1. Last week I talked to “Teacher Li,” a Chinese painter who had a meteoric rise on Twitter as he became the hub of protest information and footage. (MIT Technology Review)

  • You can also read and share his story in Chinese
  • Xi Jinping addressed the protests for the first time, according to European Union officials who met with him on Thursday. He reportedly blamed them on “frustrated students.” (South China Morning Post $

2. Former Chinese president Jiang Zemin, who oversaw a decade when China’s economy opened up to the world, died on Wednesday at the age of 96. (BBC)

  • The government ordered a week of public mourning, during which livestreamers are explicitly instructed to wear formal attires, tone down the entertainment content, and not appear against brightly colored backdrops. (China Digital Times)
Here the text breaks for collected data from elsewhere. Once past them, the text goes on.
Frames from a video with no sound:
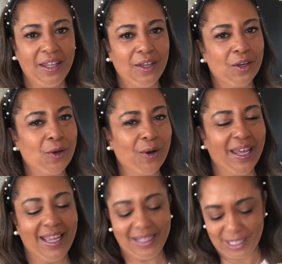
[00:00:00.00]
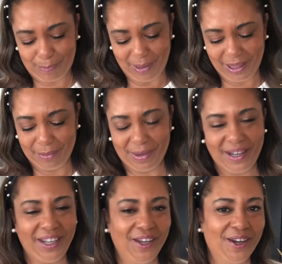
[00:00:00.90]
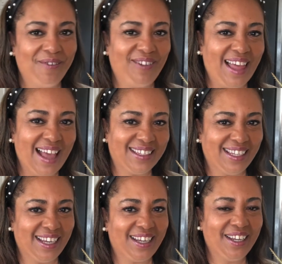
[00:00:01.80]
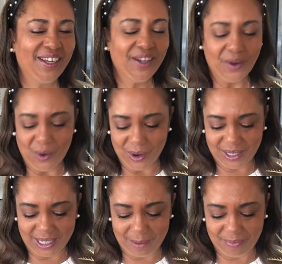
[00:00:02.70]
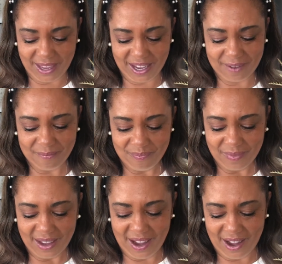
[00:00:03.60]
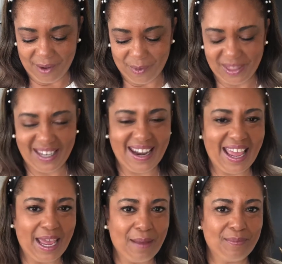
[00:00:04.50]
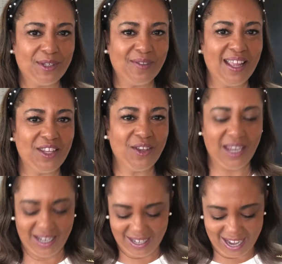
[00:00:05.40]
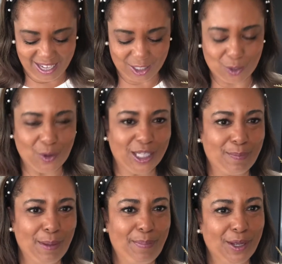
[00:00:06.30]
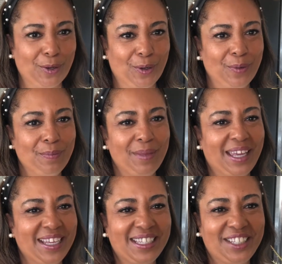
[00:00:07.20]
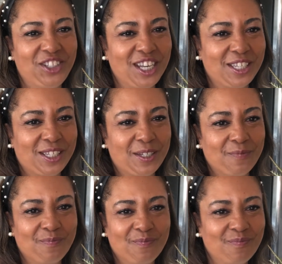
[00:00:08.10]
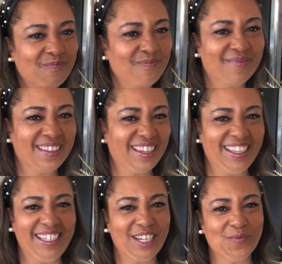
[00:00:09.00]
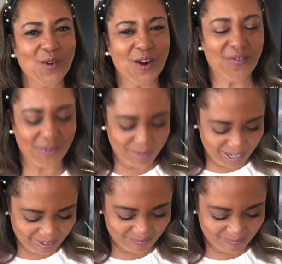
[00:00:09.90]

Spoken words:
Go ahead and spend the money on a Vlasic or something with a name so that you get a nice crispy pickle, because it just didn't work for me,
3. An Associated Press journalist was beaten and detained by Shanghai police during a protest, and his phone was confiscated. (AP)

4. After a violent protest at a Chinese Foxconn factory that makes iPhones, Apple is reportedly considering moving more manufacturing capacity out of the country and into India or Vietnam. (Wall Street Journal $)

5. The indictment against Meng Wanzhou, Huawei’s CFO and daughter of the company’s founder, has been officially dropped in the US, marking the end of a high-profile diplomatic saga. (Reuters $)

6. A teacher of Mongolian ethnicity protested against China’s cutback on primary school lessons in his mother tongue. Then the government tracked him down, even after he fled to Thailand. (The Economists $

7. The Chinese surveillance camera company Hikvision is still advertising its ethnicity recognition features to European buyers. (The Guardian)

8. Three Chinese astronauts returned to Earth, while another three were sent up to finish building the country’s space station. (BBC

Lost in translation

One community that suffered especially heavily from the three-month covid lockdown in China’s northwestern region Xinjiang is livestock farmers, reports Chinese magazine Sanlian Lifeweek. Farmers in Xinjiang have a tradition of seasonal migration, usually taking all their cattle to a different pasture to graze during the winter. But because the farmers were locked down at home, they missed the migration window, and many had to migrate amid snow storms. As a result, many cattle went missing or froze to death. Some counties are even requiring farmers to test negative for covid seven times consecutively in a week before they are allowed to transfer their stock in December. 

Farmers who choose not to migrate have to buy a lot of animal feed, which has become significantly more expensive since lockdowns disrupted China’s economy. Having to deal with issues like getting a delivery truck certificate during lockdown and finding workers who are able to leave their homes has made animal feed 60% more expensive than last year.

One more thing

Ever wondered what Jack Ma, the Alibaba founder who paid a hefty price for criticizing China’s fintech regulators, is doing now? Turns out he’s been living in Tokyo the past six months, spending his time painting watercolors and collecting modern art. Before that, he was golfing in Spain and learning about agriculture in the Netherlands. What a nice retirement.